**Work instructions:**
Repeat, exactly as they appear, the lines from the one with "[0:02.00-0:03.00]" through the last line of the entries below, but none of the pictures.

Stored records:

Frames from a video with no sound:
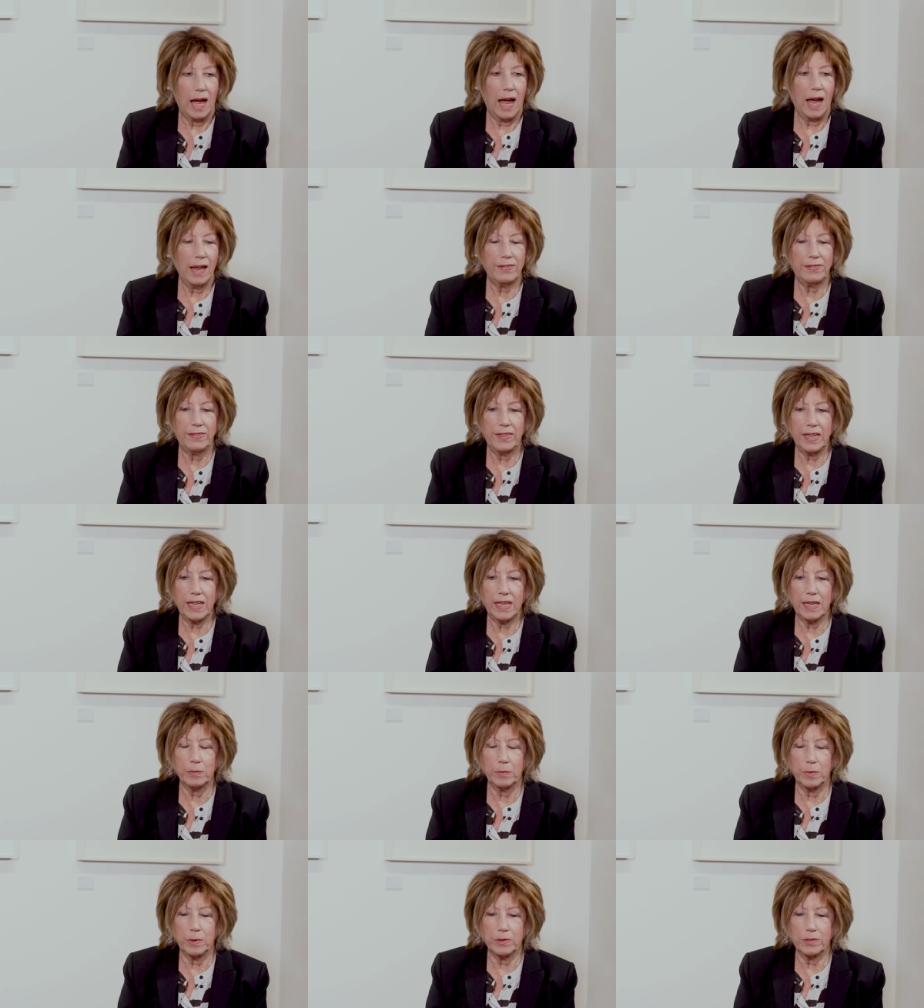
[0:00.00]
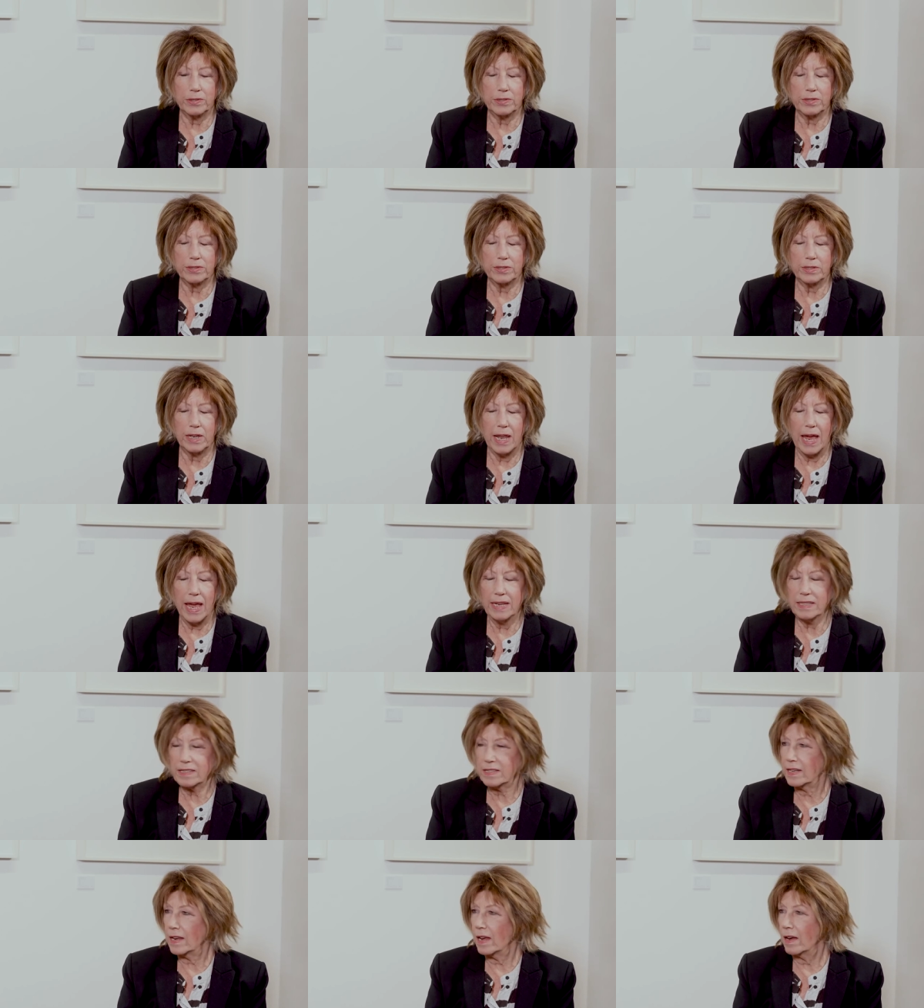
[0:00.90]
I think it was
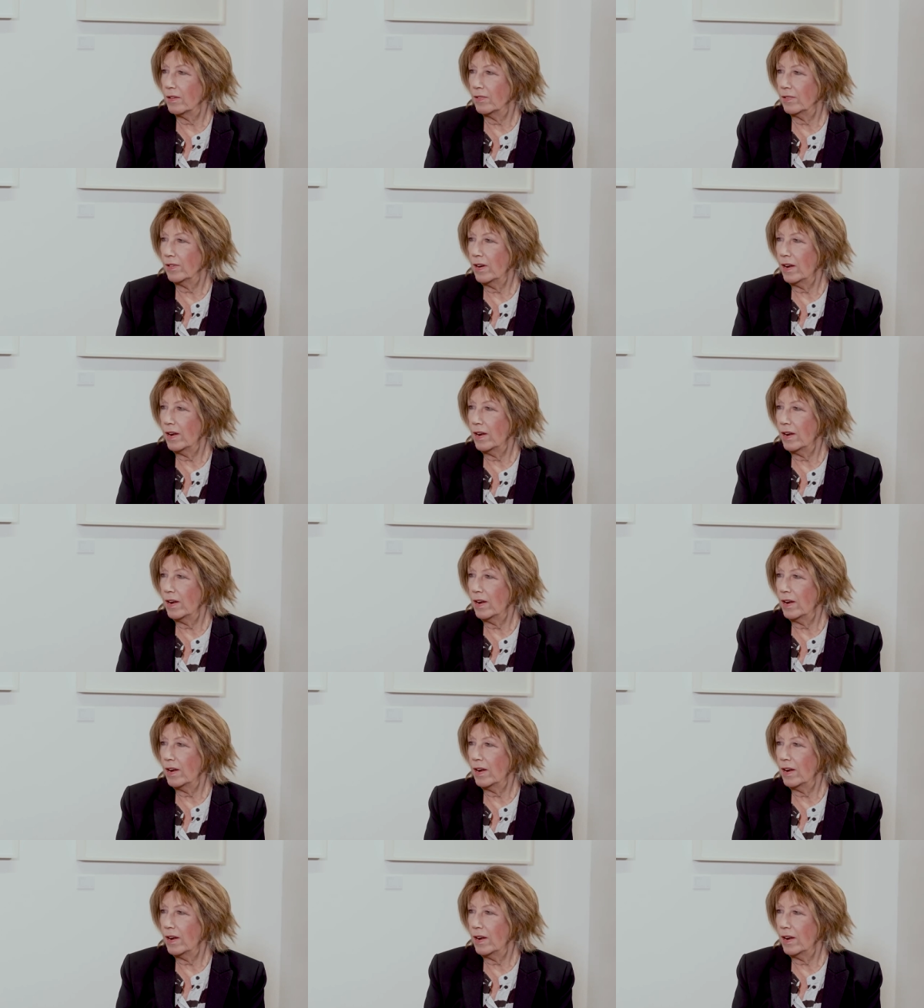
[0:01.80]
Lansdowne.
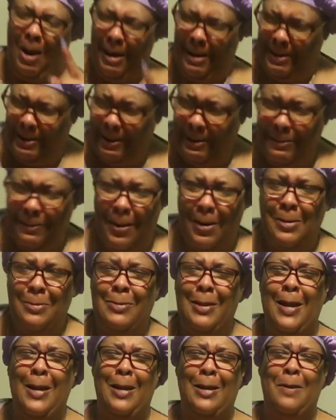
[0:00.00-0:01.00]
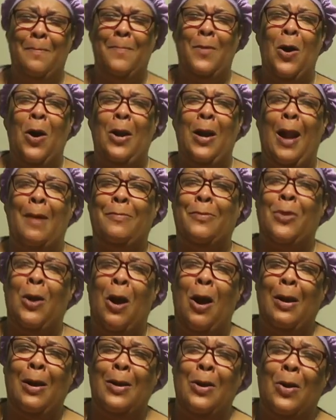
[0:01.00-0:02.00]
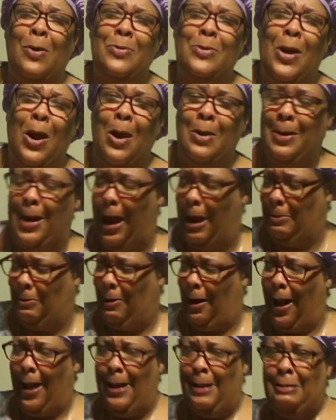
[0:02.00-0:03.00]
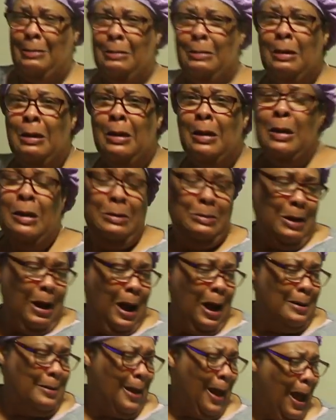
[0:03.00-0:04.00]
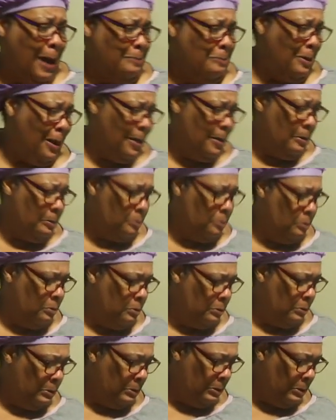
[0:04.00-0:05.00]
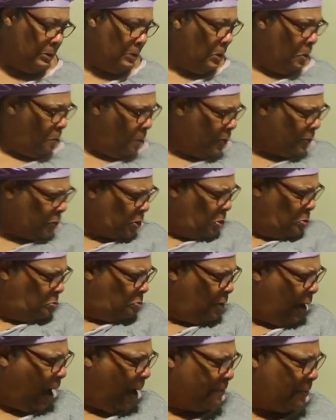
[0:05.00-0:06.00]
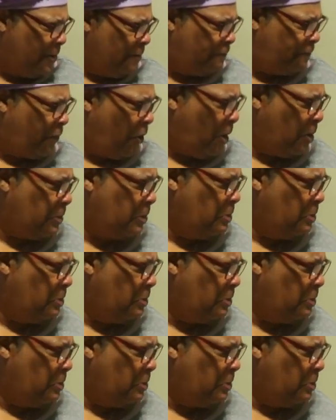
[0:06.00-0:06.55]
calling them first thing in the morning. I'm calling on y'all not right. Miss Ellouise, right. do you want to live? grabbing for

**Response box:**
[0:02.00-0:03.00]
[0:03.00-0:04.00]
[0:04.00-0:05.00]
[0:05.00-0:06.00]
[0:06.00-0:06.55]
calling them first thing in the morning. I'm calling on y'all not right. Miss Ellouise, right. do you want to live? grabbing for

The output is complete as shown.